The Asset and Infrastructure Review commission was created in 2018 as part of the VA MISSION Act to review the VA's vast holdings of real estate to determine which facilities were underutilized or outdated and could be shed and which should be expanded and modernized.

The effort has been compared with the Defense Department's Base Realignment and Closure process, although the VA's recommendations included new construction of more than 30 new hospitals and 225 clinics and other facilities in addition to the closure of 17 medical centers and dozens of aging or underused clinics.

Opposition to the report began as soon as it was published. Senators from four states that faced reductions in VA services filed legislation to scuttle the commission, and Monday's announcement may sound its death knell.

The group of senators opposing the commission included Tester and Sens. Joe Manchin, D-W.Va.; Mike Rounds, R-S.D.; Martin Heinrich, D-N.M.; Shelley Moore Capito, R-W.Va.; Maggie Hassan, D-N.H.; John Thune, R-S.D.; Sherrod Brown, D-Ohio; Patty Murray, D-Wash.; Steve Daines, R-Mont.; Ben Ray Luján, D-N.M.; and Rob Portman, R-Ohio.

Even before the announcement Monday, the process was facing delays: The commission was to have begun public hearings this spring and deliberate its own recommendations for delivery to President Joe Biden by February 2023.

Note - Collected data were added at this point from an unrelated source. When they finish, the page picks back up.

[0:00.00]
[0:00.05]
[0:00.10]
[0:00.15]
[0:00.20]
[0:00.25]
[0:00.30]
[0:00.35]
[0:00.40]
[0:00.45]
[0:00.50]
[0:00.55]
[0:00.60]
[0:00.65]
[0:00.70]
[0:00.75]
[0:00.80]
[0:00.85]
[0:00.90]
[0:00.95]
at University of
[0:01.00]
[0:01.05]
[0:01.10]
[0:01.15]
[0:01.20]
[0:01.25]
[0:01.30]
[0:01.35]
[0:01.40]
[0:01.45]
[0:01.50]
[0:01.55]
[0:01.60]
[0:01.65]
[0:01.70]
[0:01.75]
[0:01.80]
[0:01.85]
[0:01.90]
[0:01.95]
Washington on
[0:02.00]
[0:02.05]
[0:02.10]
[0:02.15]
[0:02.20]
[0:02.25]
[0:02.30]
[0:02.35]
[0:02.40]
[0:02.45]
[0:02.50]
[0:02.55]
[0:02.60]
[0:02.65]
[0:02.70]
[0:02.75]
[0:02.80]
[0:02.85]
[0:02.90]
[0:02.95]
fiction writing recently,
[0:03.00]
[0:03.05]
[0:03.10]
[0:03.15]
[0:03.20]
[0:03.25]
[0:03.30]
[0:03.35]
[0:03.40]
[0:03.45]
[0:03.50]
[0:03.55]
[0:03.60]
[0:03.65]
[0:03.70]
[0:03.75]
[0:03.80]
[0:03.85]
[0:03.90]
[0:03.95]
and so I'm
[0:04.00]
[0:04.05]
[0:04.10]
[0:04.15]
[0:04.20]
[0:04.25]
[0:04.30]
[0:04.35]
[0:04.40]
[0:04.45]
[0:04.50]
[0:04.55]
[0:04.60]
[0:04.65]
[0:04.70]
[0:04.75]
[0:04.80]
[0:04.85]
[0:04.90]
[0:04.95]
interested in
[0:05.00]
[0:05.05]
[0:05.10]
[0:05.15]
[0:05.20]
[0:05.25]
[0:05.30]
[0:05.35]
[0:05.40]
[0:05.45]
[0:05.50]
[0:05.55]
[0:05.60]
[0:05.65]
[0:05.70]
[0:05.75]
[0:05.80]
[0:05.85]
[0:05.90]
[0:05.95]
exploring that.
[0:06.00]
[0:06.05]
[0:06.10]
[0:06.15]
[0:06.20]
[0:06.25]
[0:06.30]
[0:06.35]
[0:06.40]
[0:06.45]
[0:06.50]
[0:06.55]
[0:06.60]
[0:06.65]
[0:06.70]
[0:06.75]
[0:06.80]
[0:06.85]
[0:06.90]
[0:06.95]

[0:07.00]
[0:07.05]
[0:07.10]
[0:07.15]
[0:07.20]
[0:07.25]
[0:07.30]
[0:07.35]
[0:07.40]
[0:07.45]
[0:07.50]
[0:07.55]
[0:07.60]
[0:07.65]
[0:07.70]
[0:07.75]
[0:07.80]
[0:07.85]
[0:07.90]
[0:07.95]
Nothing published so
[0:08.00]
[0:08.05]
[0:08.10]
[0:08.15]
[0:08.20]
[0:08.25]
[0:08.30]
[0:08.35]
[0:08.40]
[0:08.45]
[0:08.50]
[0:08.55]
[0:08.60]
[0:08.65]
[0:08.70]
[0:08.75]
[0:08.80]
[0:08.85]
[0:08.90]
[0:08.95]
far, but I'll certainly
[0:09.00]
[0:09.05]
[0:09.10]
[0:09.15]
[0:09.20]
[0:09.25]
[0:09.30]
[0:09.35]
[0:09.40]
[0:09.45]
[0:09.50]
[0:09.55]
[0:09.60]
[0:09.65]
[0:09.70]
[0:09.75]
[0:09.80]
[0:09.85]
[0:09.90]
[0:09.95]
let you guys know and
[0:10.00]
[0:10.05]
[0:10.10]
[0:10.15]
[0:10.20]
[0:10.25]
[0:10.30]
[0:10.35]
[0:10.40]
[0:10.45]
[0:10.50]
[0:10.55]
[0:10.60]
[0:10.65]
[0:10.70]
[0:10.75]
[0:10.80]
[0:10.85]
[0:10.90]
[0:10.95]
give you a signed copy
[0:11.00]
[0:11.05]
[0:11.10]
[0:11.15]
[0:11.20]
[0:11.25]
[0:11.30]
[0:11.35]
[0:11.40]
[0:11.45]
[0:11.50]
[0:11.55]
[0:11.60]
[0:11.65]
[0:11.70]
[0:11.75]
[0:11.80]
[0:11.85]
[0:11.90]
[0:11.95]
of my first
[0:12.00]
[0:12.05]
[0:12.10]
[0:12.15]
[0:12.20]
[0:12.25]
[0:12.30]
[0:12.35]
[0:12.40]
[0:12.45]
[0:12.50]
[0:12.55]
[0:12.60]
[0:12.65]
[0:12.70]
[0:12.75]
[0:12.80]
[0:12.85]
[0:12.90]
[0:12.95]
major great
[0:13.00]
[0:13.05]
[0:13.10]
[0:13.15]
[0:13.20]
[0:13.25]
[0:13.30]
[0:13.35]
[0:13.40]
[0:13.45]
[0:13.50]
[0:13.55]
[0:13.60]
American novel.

But while the Biden administration has nominated eight people to serve, the ninth was to be nominated by Senate Republican leaders and was never announced.

The senators' announcement has rankled some Republicans in the House and Senate who say the Mission Act passed Congress handily and the commission's work is required by law.

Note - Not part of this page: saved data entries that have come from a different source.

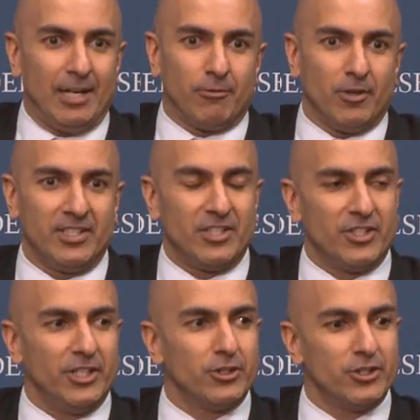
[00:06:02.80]
now for a
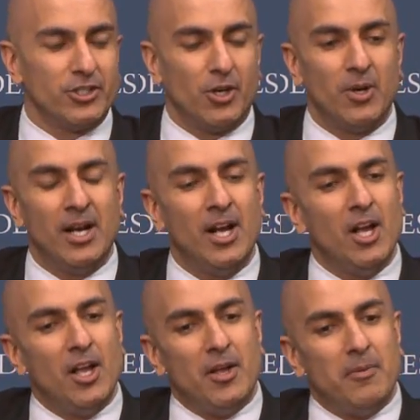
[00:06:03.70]
dozen years or so.
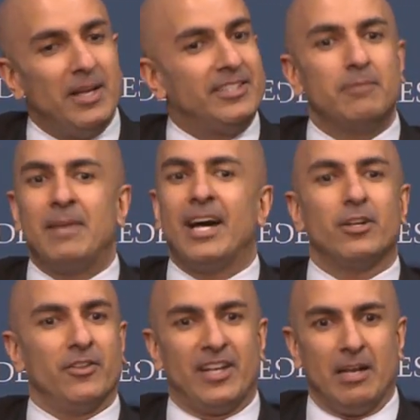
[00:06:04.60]
It didn't
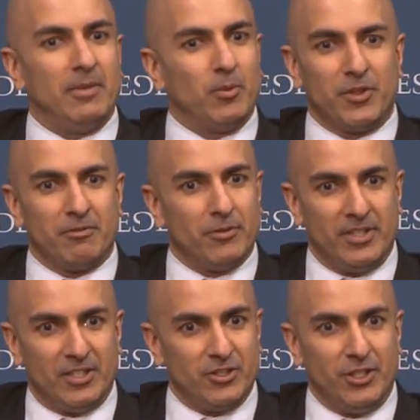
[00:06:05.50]
matter that I'd been with them for a
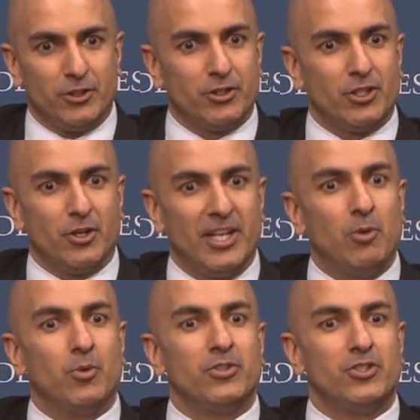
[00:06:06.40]
dozen years or so.
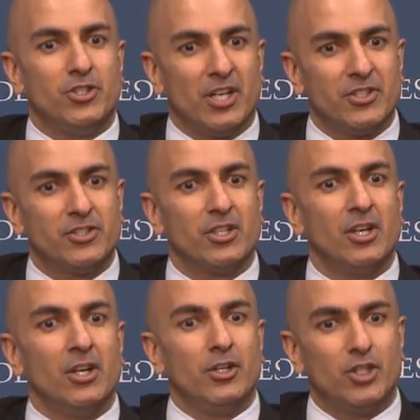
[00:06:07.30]
It was just
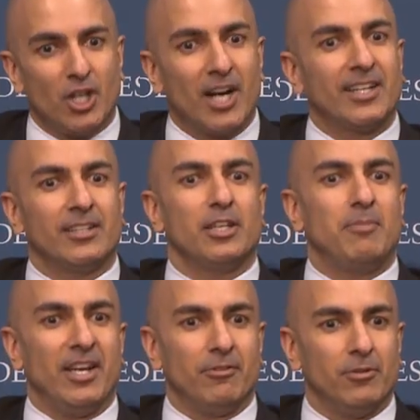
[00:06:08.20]
shockingly
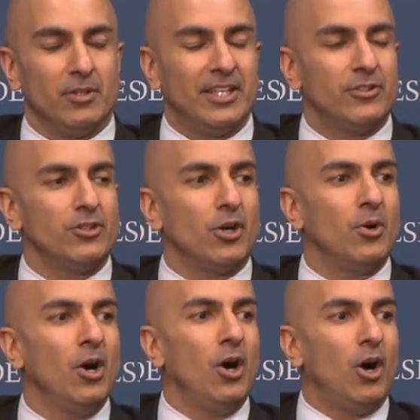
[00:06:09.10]
painful. And
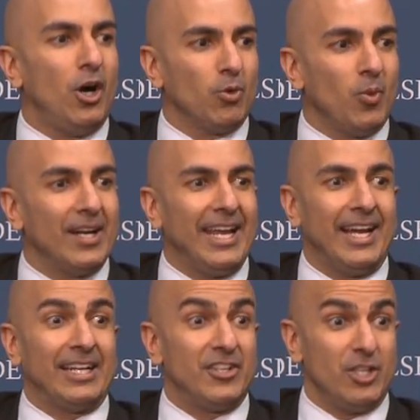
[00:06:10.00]
so on one
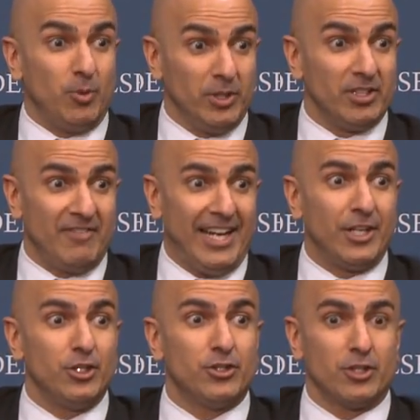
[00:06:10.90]
hand, I see real
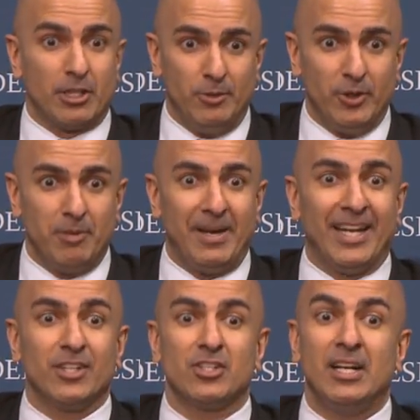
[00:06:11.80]
advantages to community
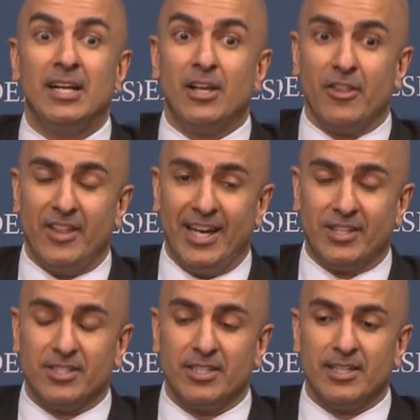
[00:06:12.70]
banks
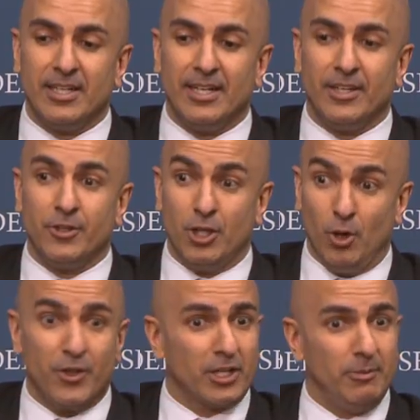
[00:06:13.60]
that uh,
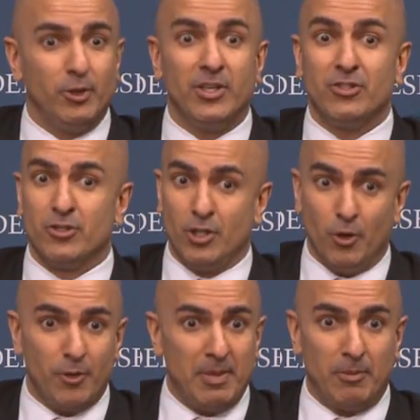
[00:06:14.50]
know the communities,
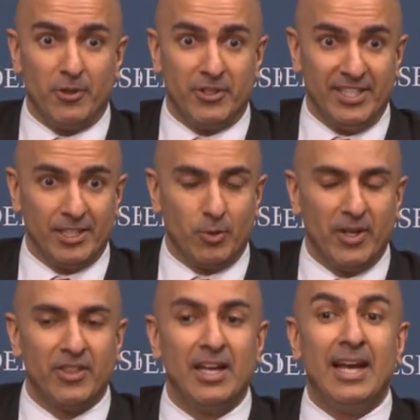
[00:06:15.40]
know the people they're dealing
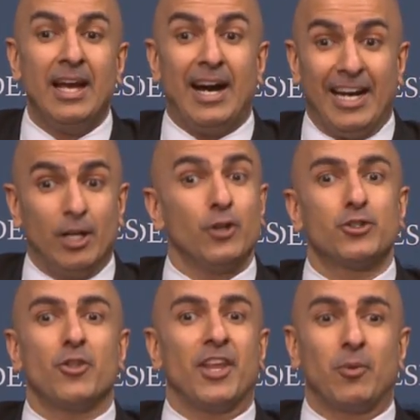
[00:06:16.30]
with. I
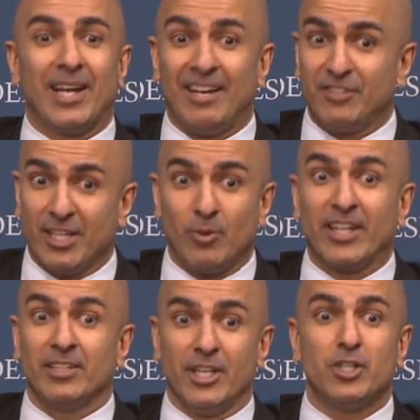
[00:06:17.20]
also think we have to get
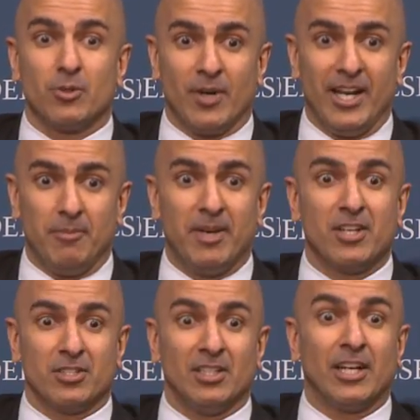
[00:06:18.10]
regulation right
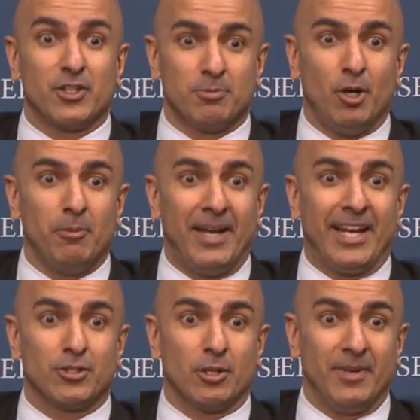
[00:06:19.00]
because a lot of small
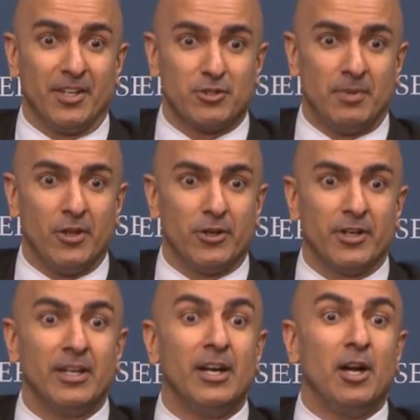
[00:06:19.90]
banks are being
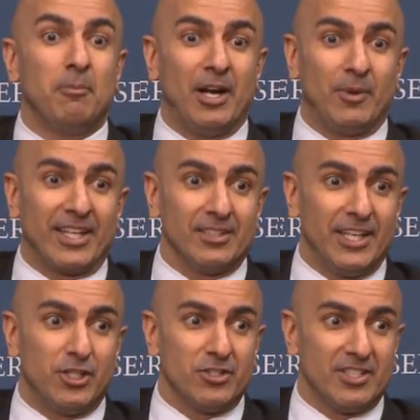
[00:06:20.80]
smothered by
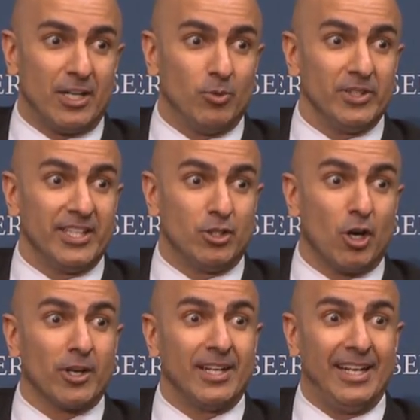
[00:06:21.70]
regulations that are really
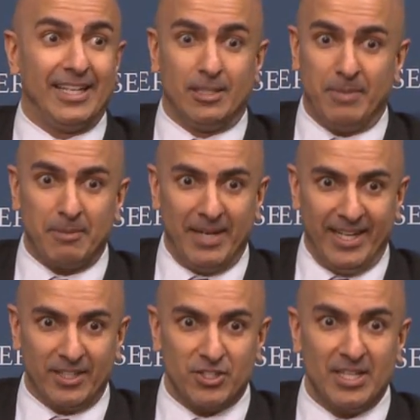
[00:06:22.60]
targeted at the big
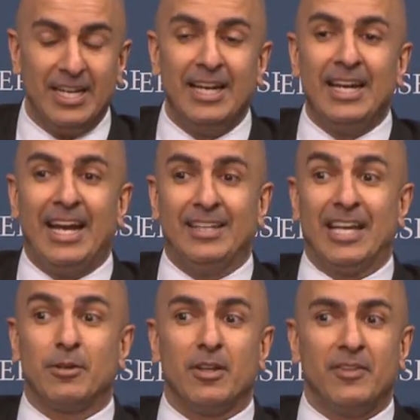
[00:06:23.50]
banks. And
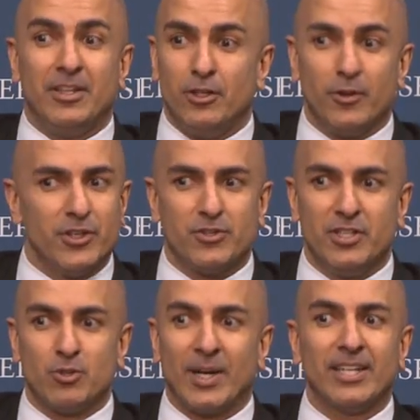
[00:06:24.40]
that, you know, this,
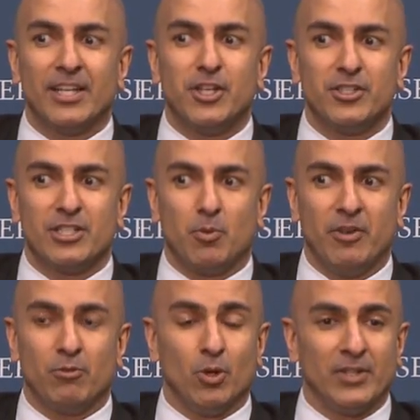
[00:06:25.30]
these regulations that
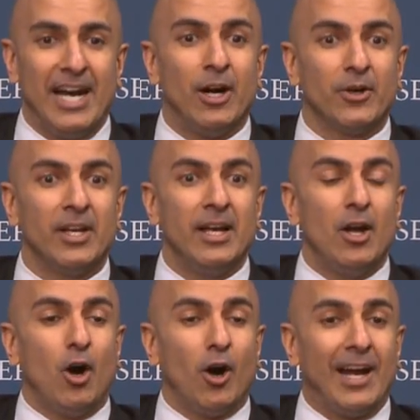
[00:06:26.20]
we've rolled out
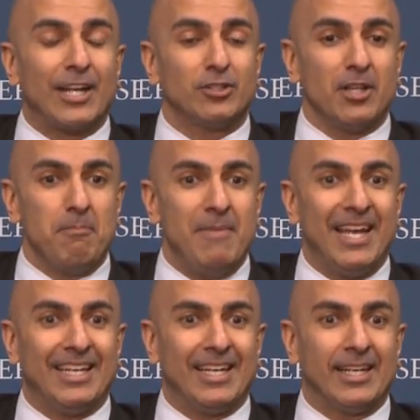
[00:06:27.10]
are actually
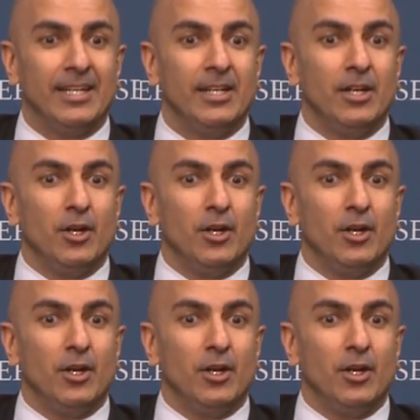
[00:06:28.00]
making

"I am astonished by the announcement today that several Senators, including the Chairman of the Senate Veterans' Affairs Committee, are refusing to fulfill their responsibility under the law to confirm members of the AIR Commission," said Rep. Mike Bost of Illinois, the ranking Republican on the House Veterans Affairs Committee, in a statement. "The Mission Act was signed into law with broad support from lawmakers on both sides of the aisle and every major veterans service organization."

Concerned Veterans for America, a conservative advocacy group that supports the expansion of private health care options for veterans in the VA system, called the decision "short-sighted."

CVA senior adviser Darin Selnick, who served on a VA commission in 2016 to study public and private options for VA health care, said the commission is the department's best chance for modernizing health services.

"Simply put, this decision ... will hurt veterans by keeping them trapped in a broken and outdated system not built to address their needs," Selnick said in a statement Monday.

Paul Dillard, the American Legion's national commander, also expressed concern over the impact on VA health care modernization.

"While the process thus far has been plagued with delays, recommendations based on problematic data, and commission nominees that are not in keeping with the VA MISSION Act, there remains a need to modernize and improve the national health care infrastructure for veterans and their families," Dillard said in a statement Monday.

VA Secretary Denis McDonough has said reform is needed to provide state-of-the-art health care to current and future veterans. During a press conference June 22, he expressed frustration over the pace of the nomination approval process that includes a VA under secretary for health but said VA is committed to upgrading its physical infrastructure.

"We are bound and determined to do right by our veterans," McDonough said. "We will not be deterred from the important effort of modernization."